Einfache binäre Verknüpfungen lassen sich sehr leicht mit grafischen Programmiersprachen realisieren. Die zunehmende Komplexität von Sicherheitsfunktionen, speziell in den Bereichen Motion Control oder Prozesstechnik, zeigt jedoch, dass grafische Programmierung nicht immer die beste Wahl ist. Insbesondere bei numerischen Berechnungen ist die Schreibweise höherer Programmiersprachen wie Strukturierter Text (ST) weitaus intuitiver und greifbarer als bei grafischen Programmiersprachen (Bild 3).

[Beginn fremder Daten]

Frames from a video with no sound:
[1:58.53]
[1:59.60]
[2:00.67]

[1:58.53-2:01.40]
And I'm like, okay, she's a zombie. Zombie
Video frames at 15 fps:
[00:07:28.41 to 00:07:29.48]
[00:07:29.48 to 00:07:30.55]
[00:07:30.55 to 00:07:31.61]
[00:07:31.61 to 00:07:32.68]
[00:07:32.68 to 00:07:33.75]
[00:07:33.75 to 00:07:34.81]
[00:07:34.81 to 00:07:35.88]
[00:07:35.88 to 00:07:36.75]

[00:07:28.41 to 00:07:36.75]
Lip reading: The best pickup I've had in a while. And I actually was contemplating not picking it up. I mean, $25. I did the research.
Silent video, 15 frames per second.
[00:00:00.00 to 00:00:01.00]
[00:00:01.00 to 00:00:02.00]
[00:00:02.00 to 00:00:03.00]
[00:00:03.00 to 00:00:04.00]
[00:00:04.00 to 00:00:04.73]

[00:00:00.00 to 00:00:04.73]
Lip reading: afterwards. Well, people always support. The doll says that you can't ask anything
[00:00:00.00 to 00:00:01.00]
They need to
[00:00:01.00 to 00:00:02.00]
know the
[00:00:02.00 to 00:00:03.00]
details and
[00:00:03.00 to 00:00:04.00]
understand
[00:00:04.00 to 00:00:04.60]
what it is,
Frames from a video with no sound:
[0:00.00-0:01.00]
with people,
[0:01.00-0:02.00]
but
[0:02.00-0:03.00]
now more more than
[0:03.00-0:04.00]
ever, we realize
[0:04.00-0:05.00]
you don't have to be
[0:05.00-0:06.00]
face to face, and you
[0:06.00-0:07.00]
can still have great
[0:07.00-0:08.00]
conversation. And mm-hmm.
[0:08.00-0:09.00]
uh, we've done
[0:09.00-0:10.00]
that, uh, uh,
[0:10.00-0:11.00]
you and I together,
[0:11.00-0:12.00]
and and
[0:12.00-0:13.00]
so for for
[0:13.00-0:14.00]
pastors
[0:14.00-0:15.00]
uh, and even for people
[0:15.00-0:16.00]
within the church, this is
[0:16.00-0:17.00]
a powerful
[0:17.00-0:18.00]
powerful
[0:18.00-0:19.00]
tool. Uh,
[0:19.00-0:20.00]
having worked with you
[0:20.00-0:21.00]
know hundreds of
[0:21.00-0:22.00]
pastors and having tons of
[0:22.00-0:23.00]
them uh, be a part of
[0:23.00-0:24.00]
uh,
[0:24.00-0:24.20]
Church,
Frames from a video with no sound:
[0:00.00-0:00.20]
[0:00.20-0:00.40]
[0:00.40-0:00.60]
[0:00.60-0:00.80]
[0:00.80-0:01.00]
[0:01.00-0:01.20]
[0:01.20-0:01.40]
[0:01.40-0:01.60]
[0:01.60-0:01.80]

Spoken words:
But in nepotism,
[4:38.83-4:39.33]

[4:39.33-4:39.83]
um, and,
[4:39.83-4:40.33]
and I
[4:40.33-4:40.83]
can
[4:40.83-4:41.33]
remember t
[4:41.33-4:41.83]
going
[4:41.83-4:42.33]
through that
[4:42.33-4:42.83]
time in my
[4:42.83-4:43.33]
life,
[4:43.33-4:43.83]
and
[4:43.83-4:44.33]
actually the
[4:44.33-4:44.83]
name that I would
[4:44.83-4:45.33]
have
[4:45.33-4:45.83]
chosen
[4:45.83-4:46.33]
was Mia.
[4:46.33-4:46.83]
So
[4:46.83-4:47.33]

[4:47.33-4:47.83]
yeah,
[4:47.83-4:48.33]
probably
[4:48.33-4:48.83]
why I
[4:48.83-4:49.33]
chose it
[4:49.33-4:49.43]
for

Da aber einschlägige Sektornormen, wie die ISO 13849, die IEC 62061 oder die IEC 61511, den Einsatz einer LVL vorschreiben, hat KW-Software den in Safeprog 3.00 unterstützten Sprach- und Funktionsumfang für den Einsatz von Strukturiertem Text in der Sicherheitstechnik entsprechend reduziert. Dies führt dazu, dass ST nun als LVL gemäß einschlägiger Sektornormen gilt.

Die angewendeten Einschränkungen im Sprach- und Funktionsumfang richten sich dabei nach den Vorgaben der „PLCopen – Technical Committee 5 – Safety Software Technical Specification“. Die darin definierten Einschränkungen für grafische Programmiersprachen wurden für ST übernommen. So sind zum Beispiel bedingte Anweisungen oder Sprünge nicht verfügbar. Der Anwender kann damit komplexe Sicherheitsfunktionen auf Basis von ST implementieren und hält sich gleichzeitig im Geltungsbereich einschlägiger Sektornormen auf.

Der Editor zur Eingabe des ST-Quelltextes beinhaltet Autovervollständigung oder die Anzeige von Formalparameternamen von Funktionsbausteinen bereits während der Eingabe. Weiterhin gewährleistet sowohl eine syntaktische als auch semantische Analyse während des Editierens, dass Programmierfehler unmittelbar erkannt und dargestellt werden. Die Code-Erzeugung basiert auf zwei divers redundanten Compilern. Das heißt, der Laufzeit-Code für ein zweikanaliges System wird auf zwei unterschiedlichen Wegen erzeugt und die Compilate beider Pfade unterscheiden sich aufgrund der geplanten Diversität stark voneinander. Der Diagnose-Deckungsgrad erreicht dadurch einen hohen Wert bei einem gleichzeitig geringen Wert für Fehler gemeinsamer Ursache.

Die beiden Compiler erzeugen nativen und somit hoch performanten Laufzeit-Code für das sichere Laufzeitsystem Safeos. Für die Code-Analyse kommen dieselben Regeln zur Anwendung wie bei den grafischen Programmiersprachen. Durch diese Analyse des Daten- und Kontrollflusses wird der Anwender auf eine potenziell fehleranfällige Programmierung aufmerksam gemacht.

Kurzum: Strukturierter Text führt insbesondere bei numerischen Berechnungen zu einem leicht verständlichen und wartbaren Programm.

Autor:
Dr. Tobias Frank ist Manager Safety Software bei KW-Software in Lemgo.